The beverage became known as qahwa — a term formerly applied to wine —and ultimately, to Europeans, as "The Wine of Islam." It became popular among the Sufis to boil up the grounds and drink the brew to help them stay awake during their night dhikr. (Roasting the beans was a later improvement developed by the Persians.)

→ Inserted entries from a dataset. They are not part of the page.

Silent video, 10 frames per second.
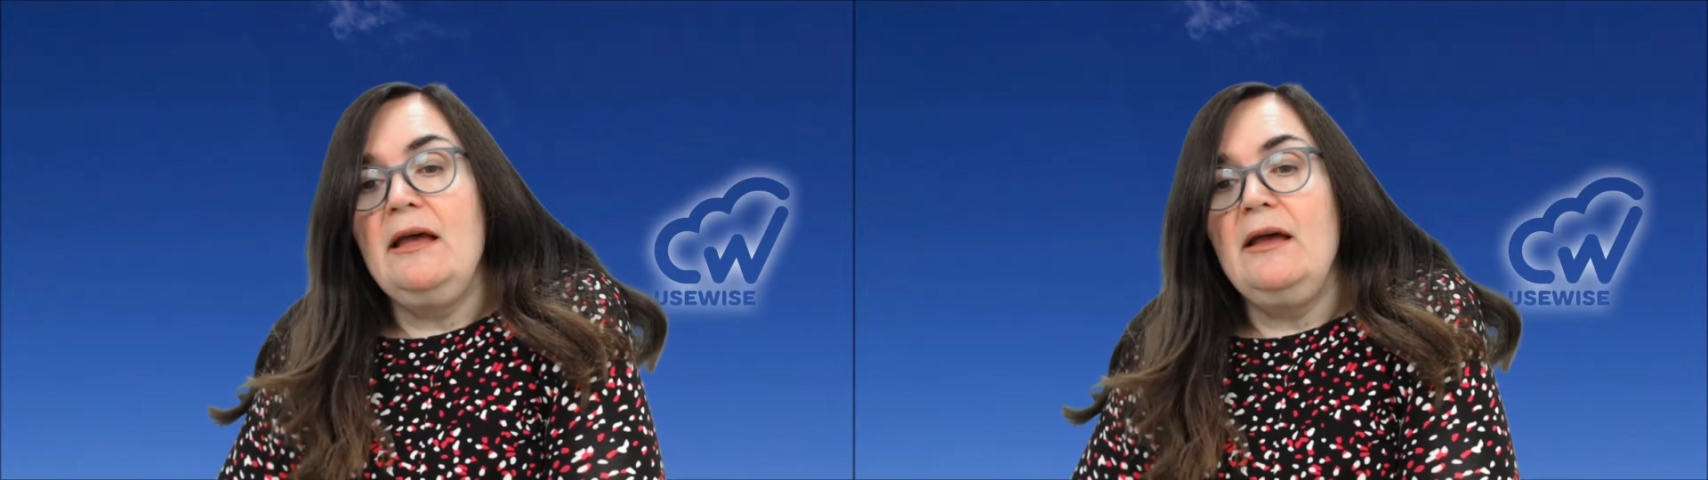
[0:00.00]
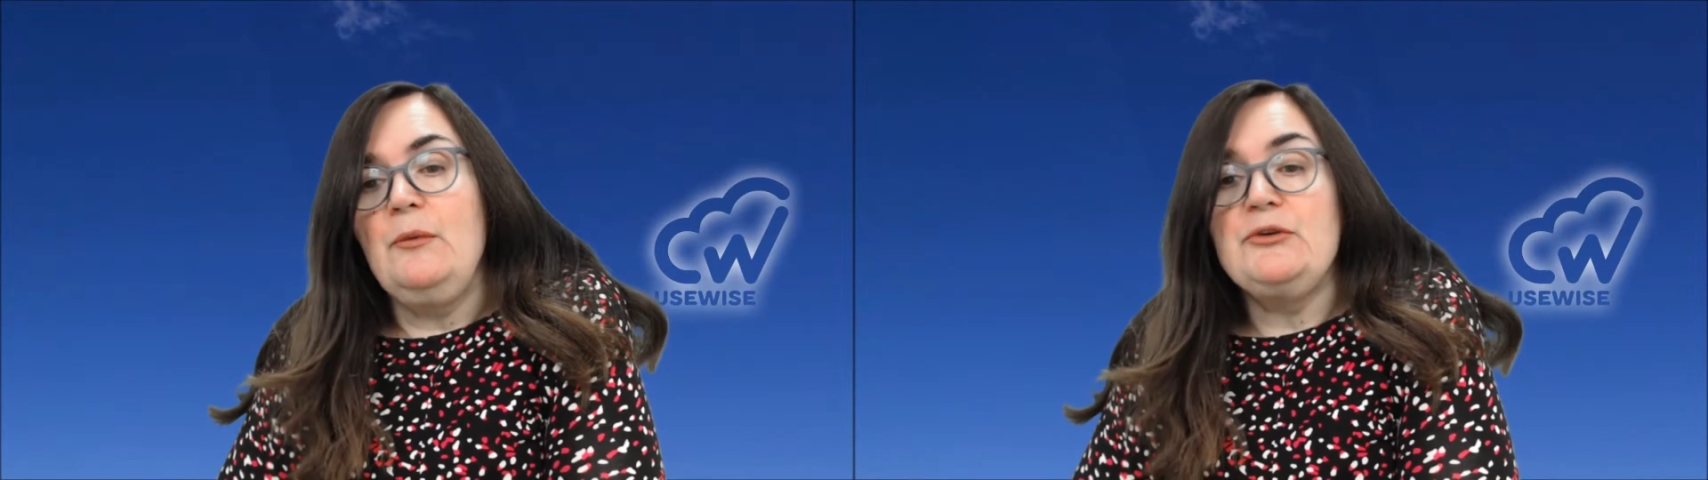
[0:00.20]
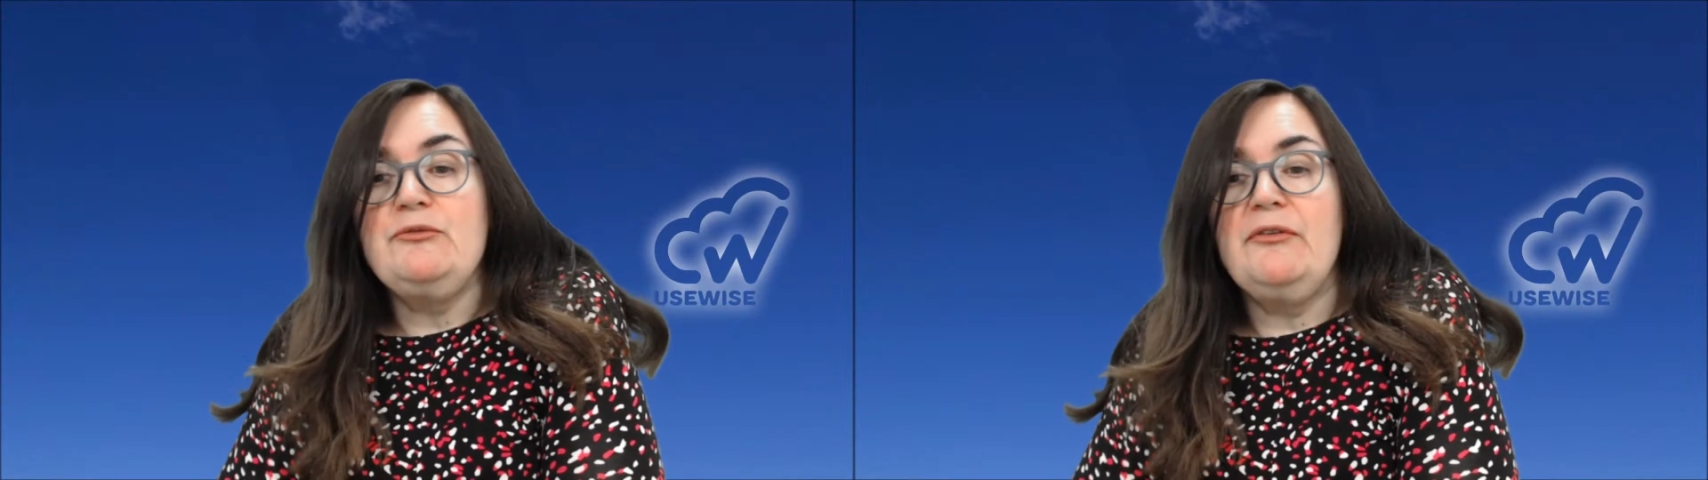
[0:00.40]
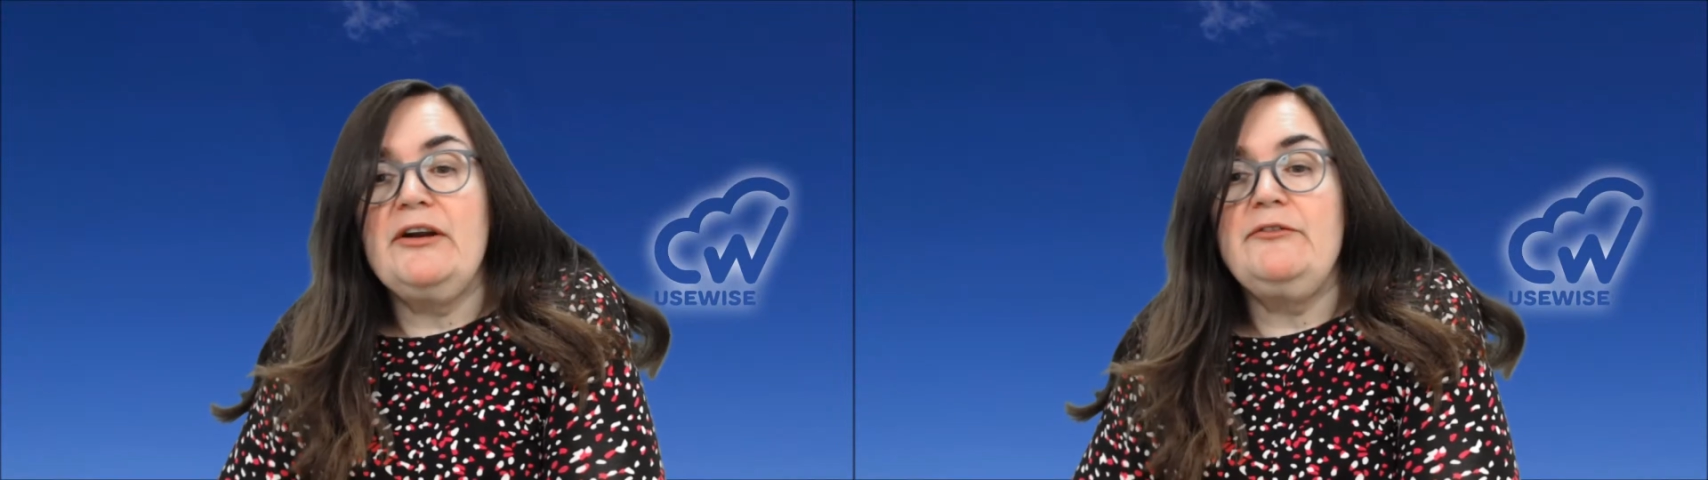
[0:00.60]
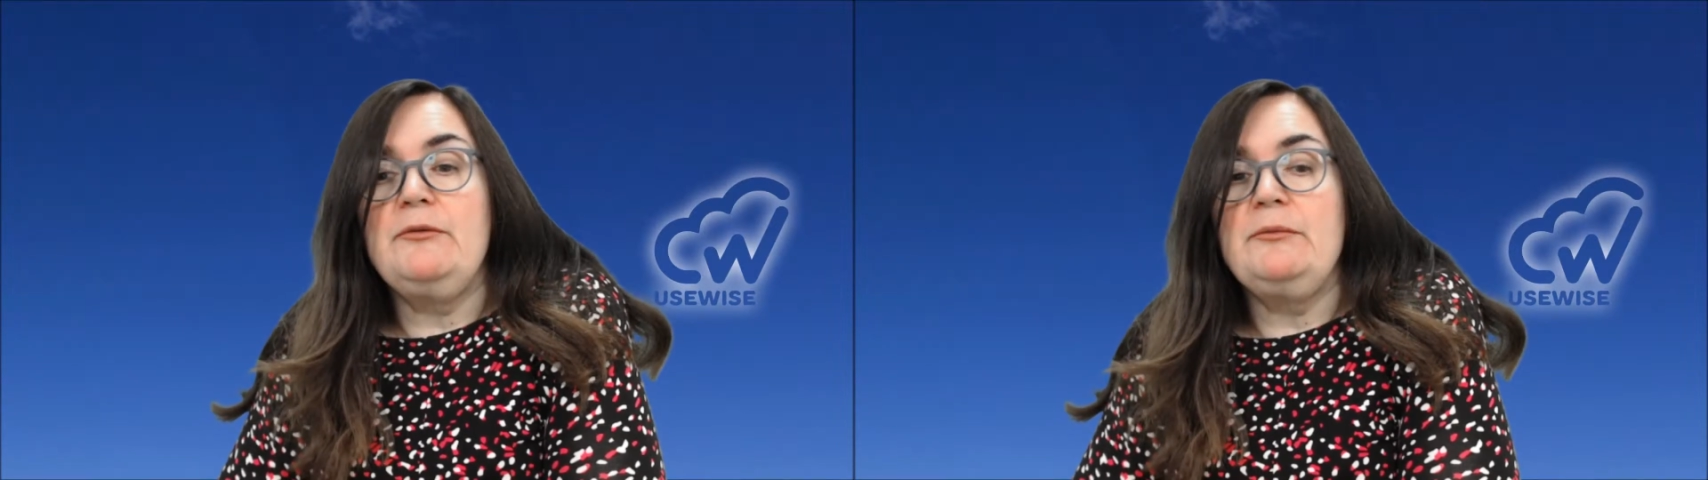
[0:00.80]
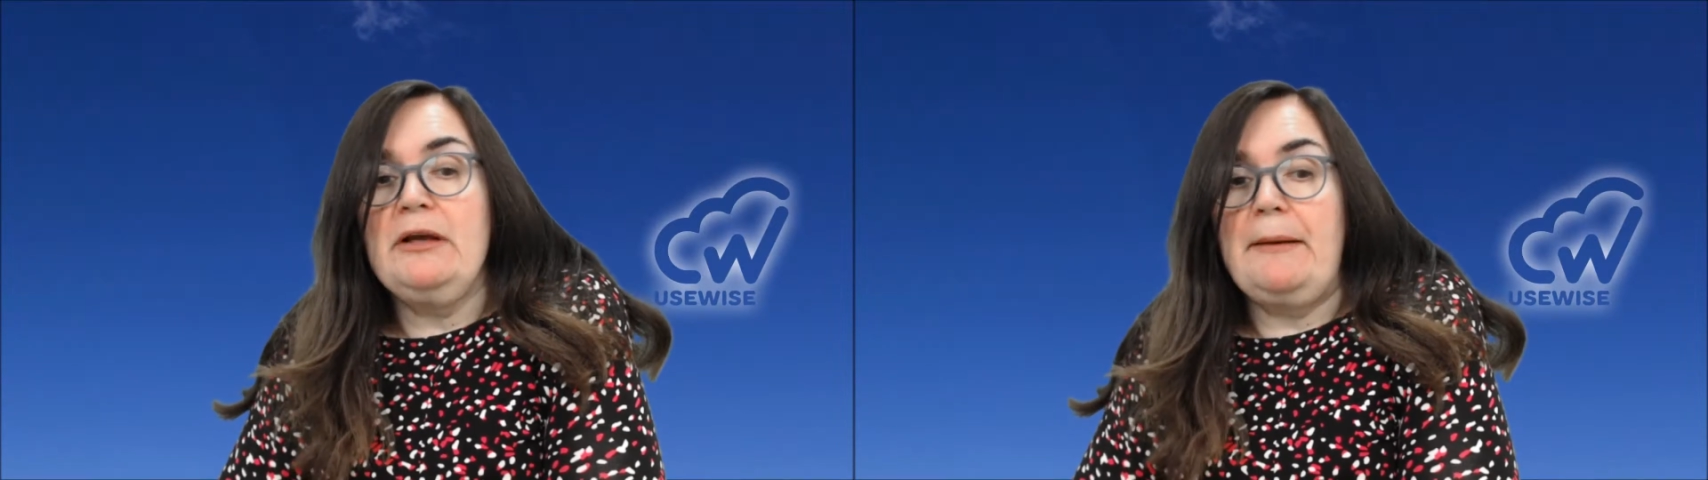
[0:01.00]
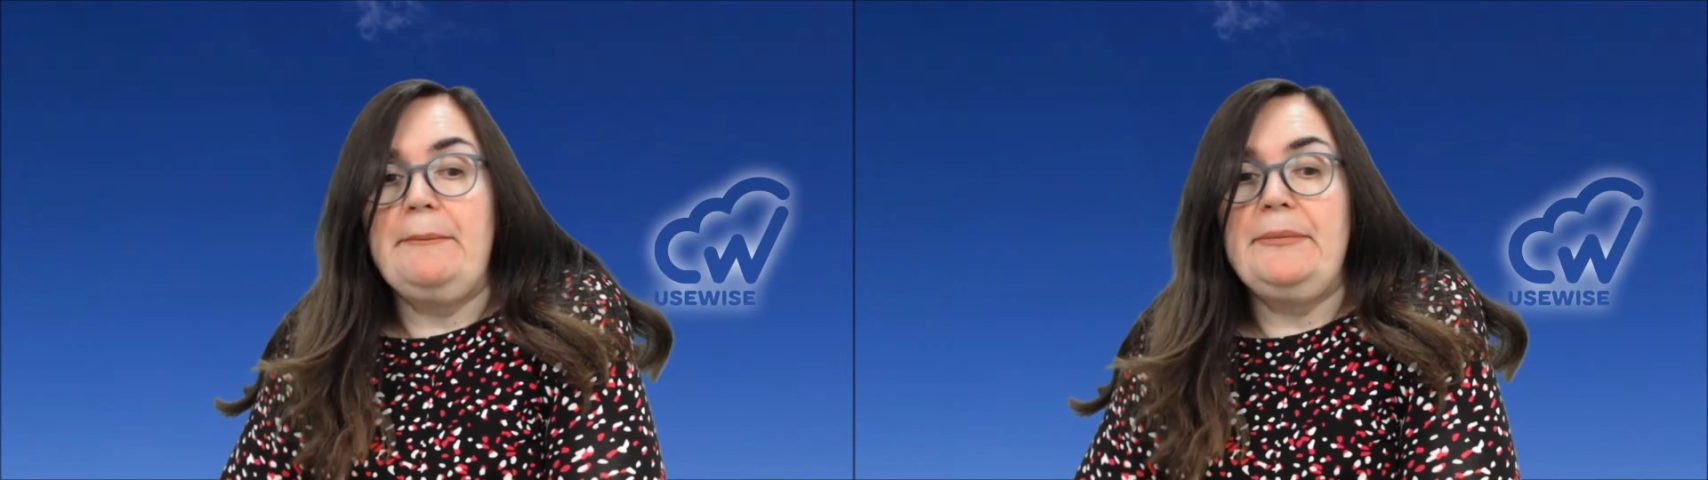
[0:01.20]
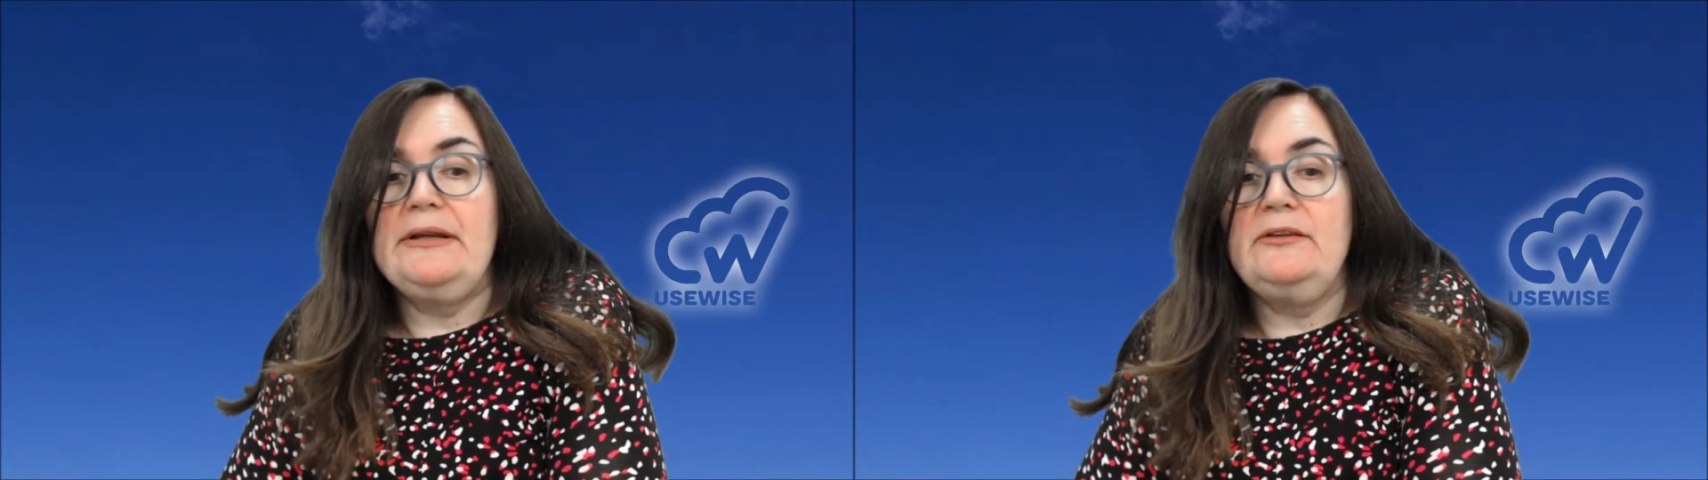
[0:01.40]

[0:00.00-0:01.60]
was fired from the company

The Shadhili Abu Bakar ibn Abd'Allah al-'Aydarus was impressed enough by its effects that he composed a qasida (poem) in honor of the drink. Coffee-drinkers even coined their own term for the euphoria it produced — marqaha. The mystic and theologian Shaikh ibn Isma'il Ba Alawi of Al-Shihr stated that the use of coffee, when imbibed with prayerful intent and devotion, could lead to the experience of qahwa ma'nawiyya ("the ideal qahwa") and qahwat al-Sufiyya, interchangeable terms defined as "the enjoyment which the people of God feel in beholding the hidden mysteries and attaining the wonderful disclosures and the great revelations."

The Shadiliyya dervishes were active in the world; it is said that Shaikh Abul Hasan ash-Shadhili, the founder of the order, was reluctant to take on a student who did not already have a profession. It soon became apparent that coffee's benefits could be extended to the workday and the local economy as well. The southern Arabian climate was ideal for coffee cultivation, and the ports of Yemen, particularly the port of Mocha, became the world's primary exporters of coffee.